━━━ Extracted records

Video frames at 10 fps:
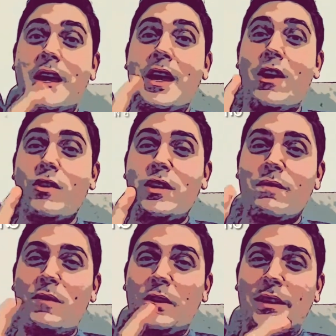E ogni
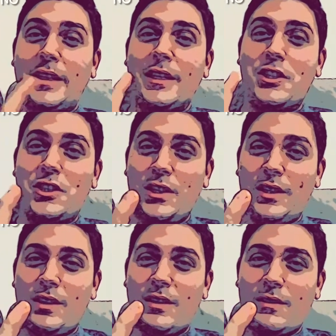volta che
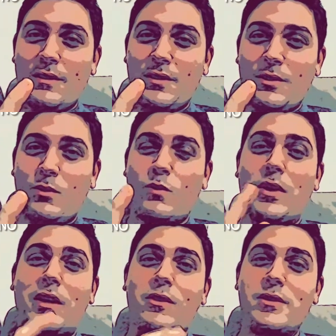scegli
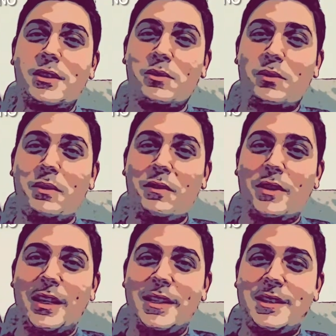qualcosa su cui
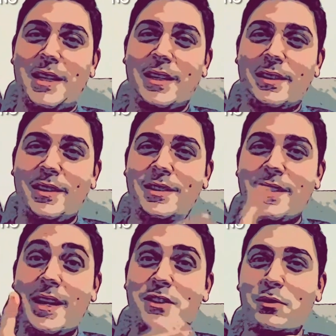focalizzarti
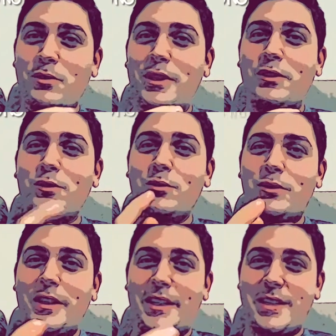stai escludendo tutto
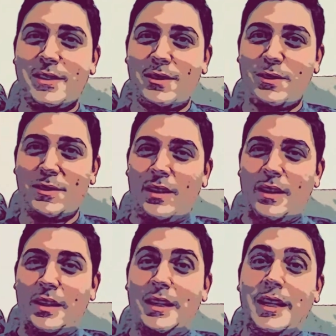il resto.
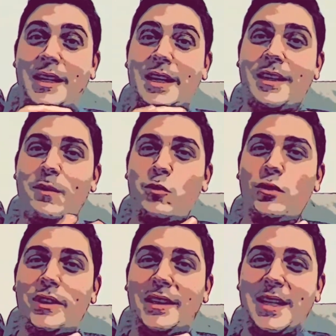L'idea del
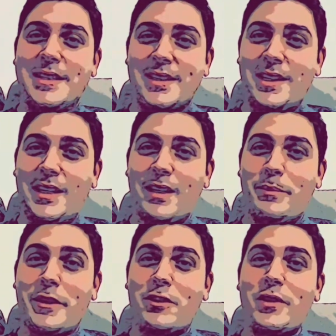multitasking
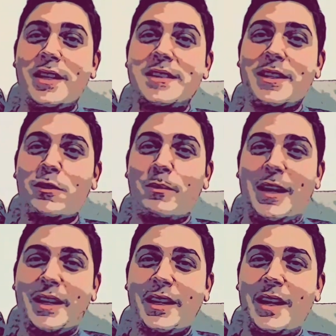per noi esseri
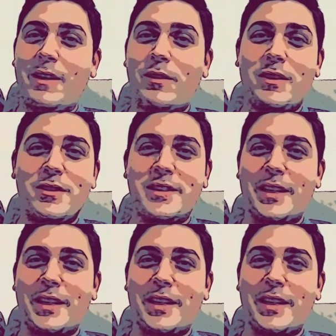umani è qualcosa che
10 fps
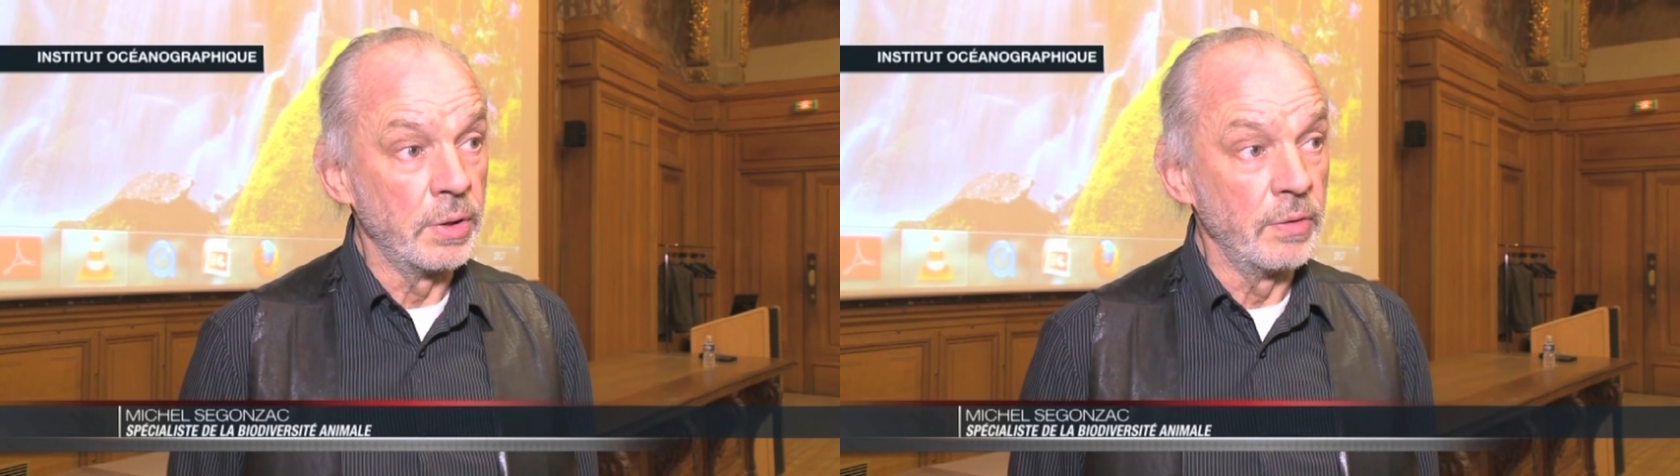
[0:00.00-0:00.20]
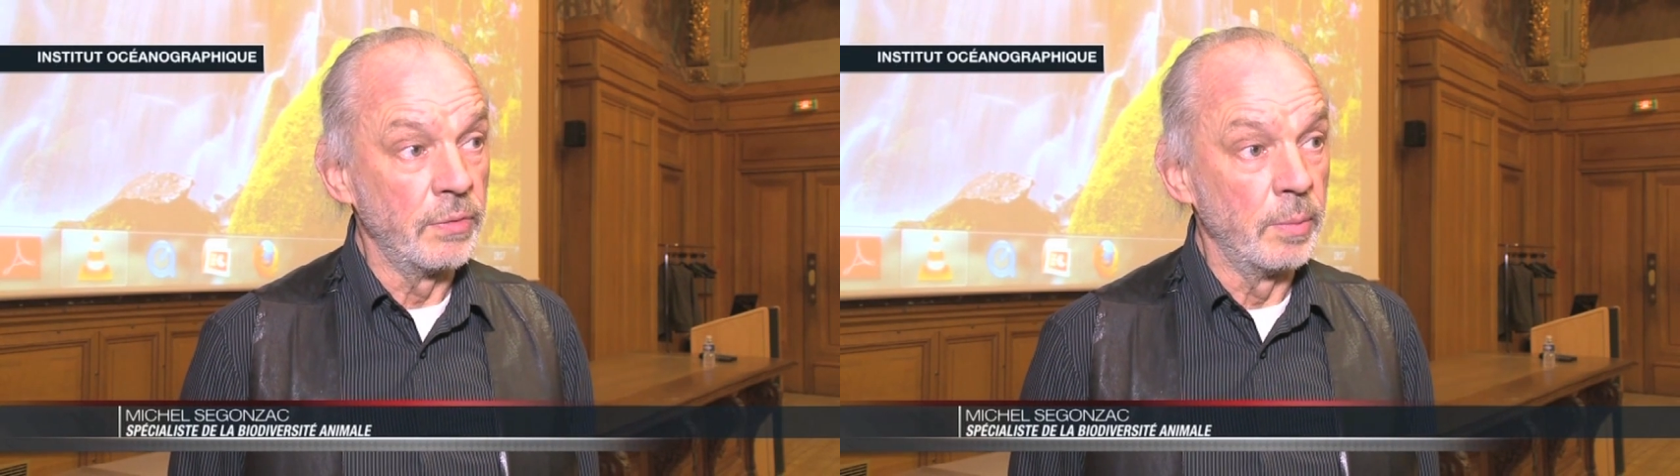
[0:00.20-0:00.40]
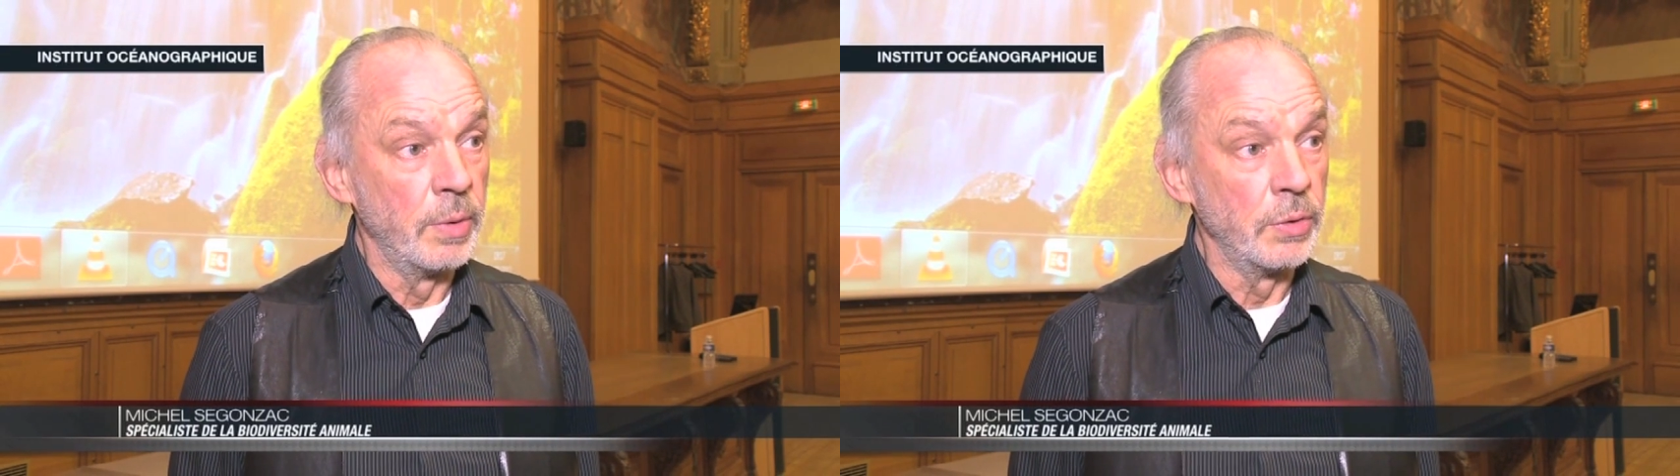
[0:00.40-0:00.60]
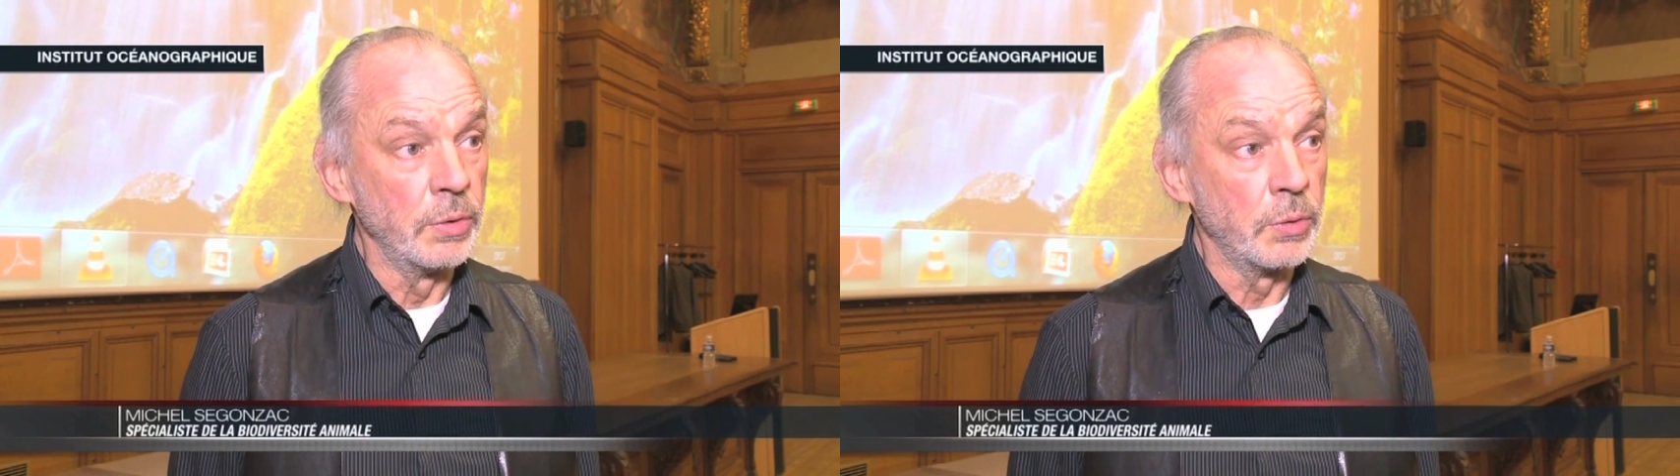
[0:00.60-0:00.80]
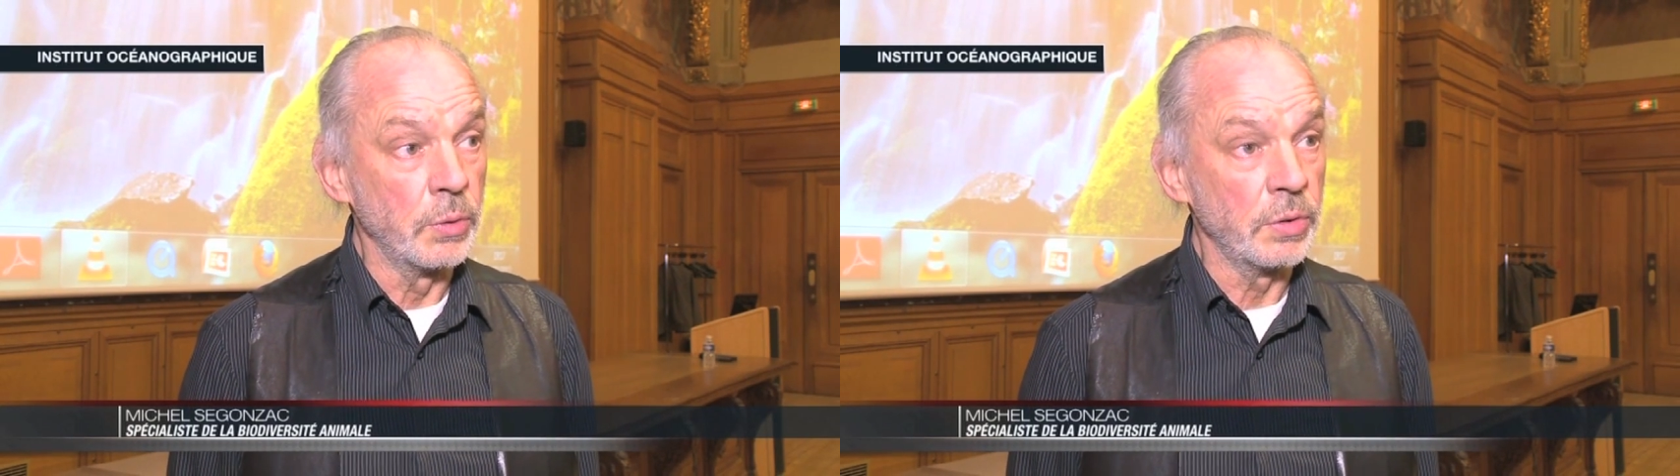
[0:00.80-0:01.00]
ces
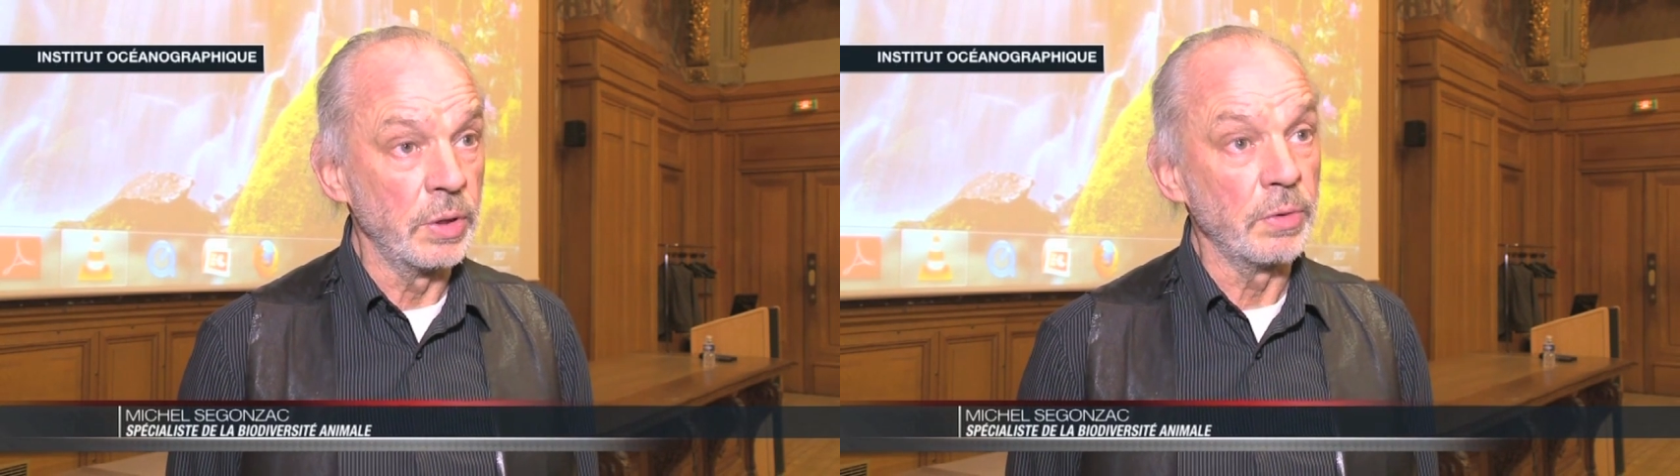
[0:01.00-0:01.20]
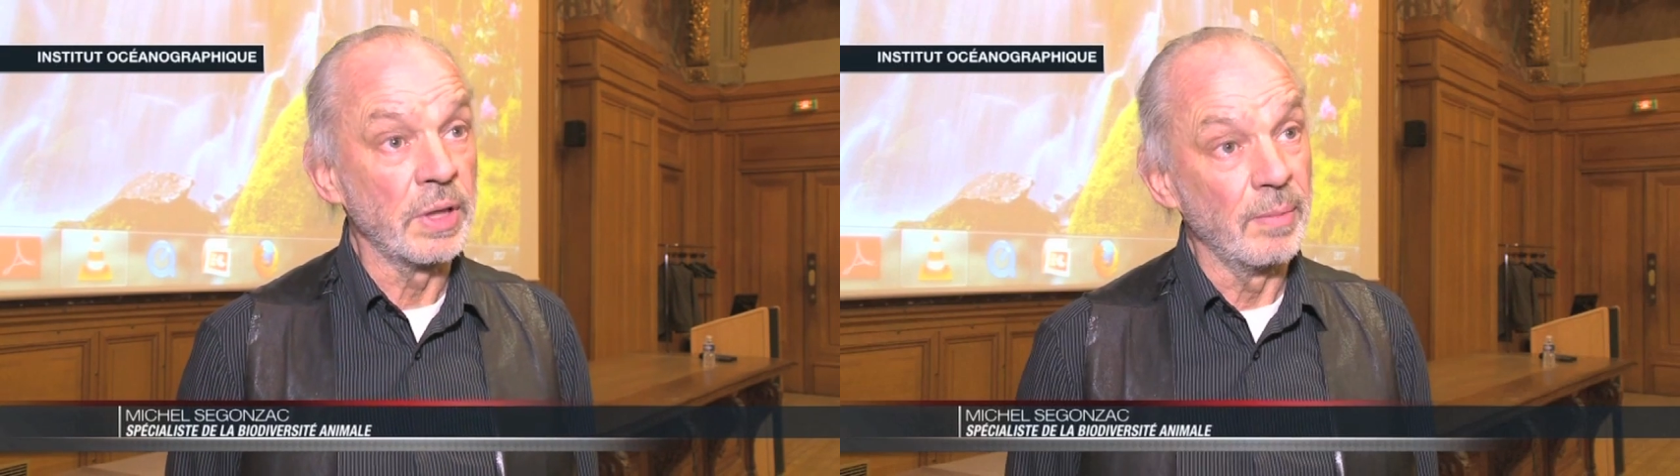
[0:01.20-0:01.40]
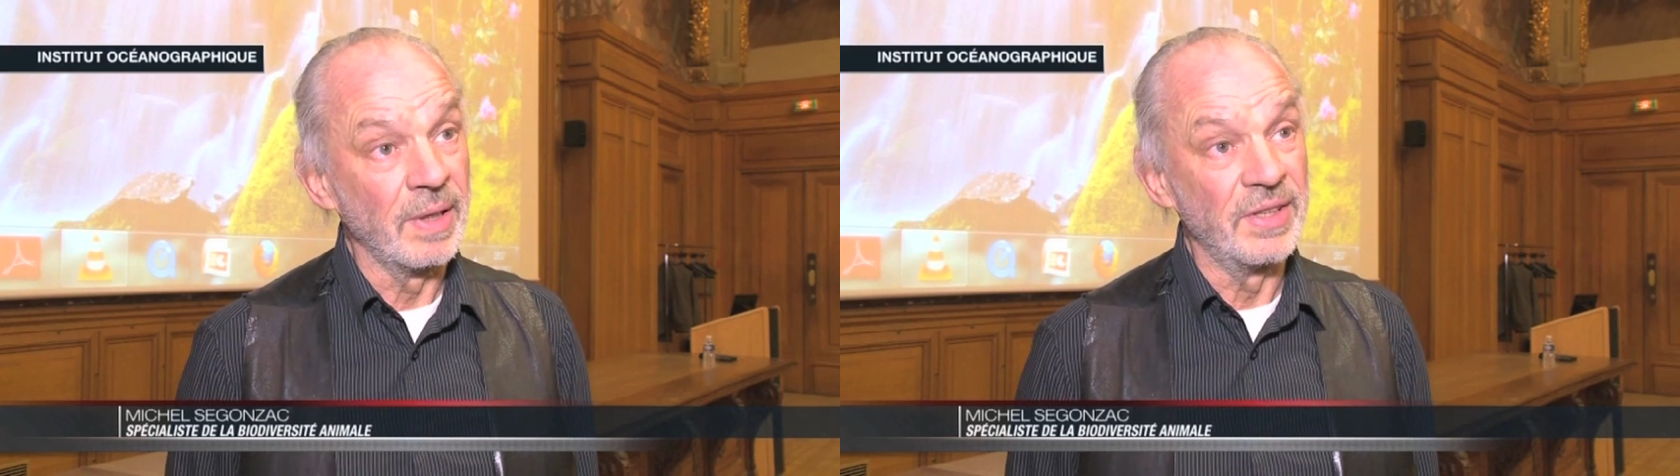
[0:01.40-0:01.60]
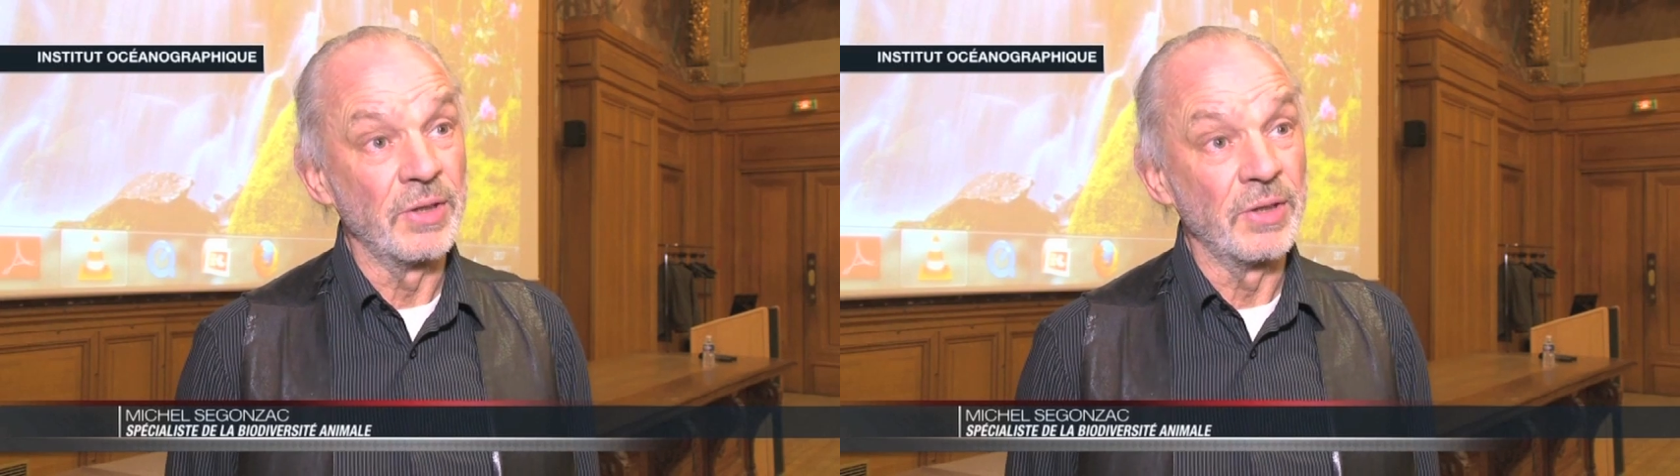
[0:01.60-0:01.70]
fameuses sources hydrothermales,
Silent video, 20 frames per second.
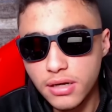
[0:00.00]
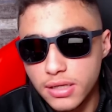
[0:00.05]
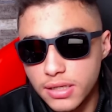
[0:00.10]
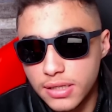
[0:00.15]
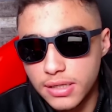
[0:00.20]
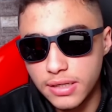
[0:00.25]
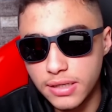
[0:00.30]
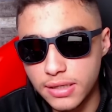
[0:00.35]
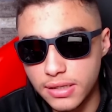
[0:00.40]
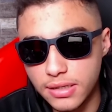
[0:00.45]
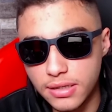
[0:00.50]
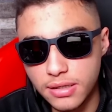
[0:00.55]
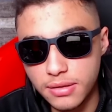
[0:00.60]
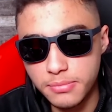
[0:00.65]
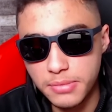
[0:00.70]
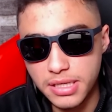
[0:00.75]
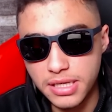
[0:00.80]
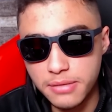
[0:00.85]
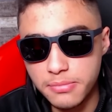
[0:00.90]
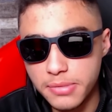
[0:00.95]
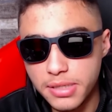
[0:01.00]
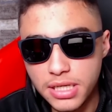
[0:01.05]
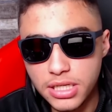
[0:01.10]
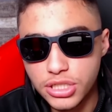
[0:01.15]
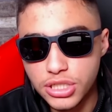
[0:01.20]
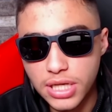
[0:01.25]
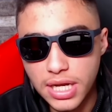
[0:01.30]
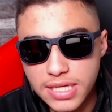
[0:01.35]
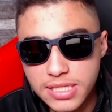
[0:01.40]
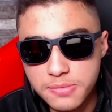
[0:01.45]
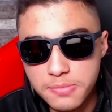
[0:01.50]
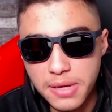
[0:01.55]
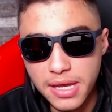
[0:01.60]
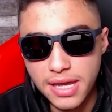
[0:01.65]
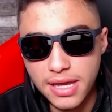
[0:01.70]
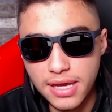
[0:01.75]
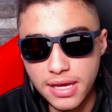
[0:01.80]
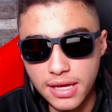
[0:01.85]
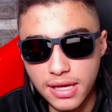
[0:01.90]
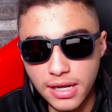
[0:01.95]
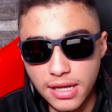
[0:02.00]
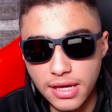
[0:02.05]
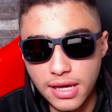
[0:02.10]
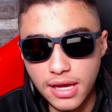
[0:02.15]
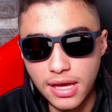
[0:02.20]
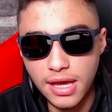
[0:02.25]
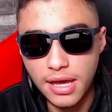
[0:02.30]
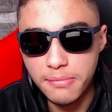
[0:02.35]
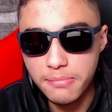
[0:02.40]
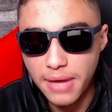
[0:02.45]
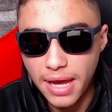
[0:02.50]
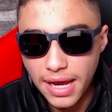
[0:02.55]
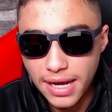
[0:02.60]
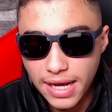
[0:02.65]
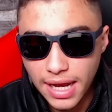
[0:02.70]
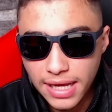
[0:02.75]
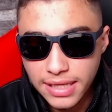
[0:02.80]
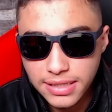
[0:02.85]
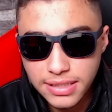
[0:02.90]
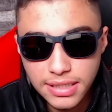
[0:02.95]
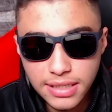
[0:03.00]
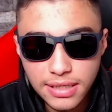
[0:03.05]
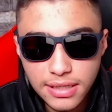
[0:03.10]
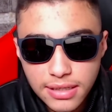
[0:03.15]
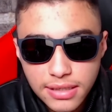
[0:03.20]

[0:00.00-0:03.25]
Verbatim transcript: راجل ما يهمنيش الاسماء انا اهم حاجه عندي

━━━━━━

» **Task instructions**
All entries must be output exactly as they stand, and every picture must be left out.

» **Written reply**
Video frames at 10 fps:
E ogni
volta che
scegli
qualcosa su cui
focalizzarti
stai escludendo tutto
il resto.
L'idea del
multitasking
per noi esseri
umani è qualcosa che
10 fps
[0:00.00-0:00.20]
[0:00.20-0:00.40]
[0:00.40-0:00.60]
[0:00.60-0:00.80]
[0:00.80-0:01.00]
ces
[0:01.00-0:01.20]
[0:01.20-0:01.40]
[0:01.40-0:01.60]
[0:01.60-0:01.70]
fameuses sources hydrothermales,
Silent video, 20 frames per second.
[0:00.00]
[0:00.05]
[0:00.10]
[0:00.15]
[0:00.20]
[0:00.25]
[0:00.30]
[0:00.35]
[0:00.40]
[0:00.45]
[0:00.50]
[0:00.55]
[0:00.60]
[0:00.65]
[0:00.70]
[0:00.75]
[0:00.80]
[0:00.85]
[0:00.90]
[0:00.95]
[0:01.00]
[0:01.05]
[0:01.10]
[0:01.15]
[0:01.20]
[0:01.25]
[0:01.30]
[0:01.35]
[0:01.40]
[0:01.45]
[0:01.50]
[0:01.55]
[0:01.60]
[0:01.65]
[0:01.70]
[0:01.75]
[0:01.80]
[0:01.85]
[0:01.90]
[0:01.95]
[0:02.00]
[0:02.05]
[0:02.10]
[0:02.15]
[0:02.20]
[0:02.25]
[0:02.30]
[0:02.35]
[0:02.40]
[0:02.45]
[0:02.50]
[0:02.55]
[0:02.60]
[0:02.65]
[0:02.70]
[0:02.75]
[0:02.80]
[0:02.85]
[0:02.90]
[0:02.95]
[0:03.00]
[0:03.05]
[0:03.10]
[0:03.15]
[0:03.20]

[0:00.00-0:03.25]
Verbatim transcript: راجل ما يهمنيش الاسماء انا اهم حاجه عندي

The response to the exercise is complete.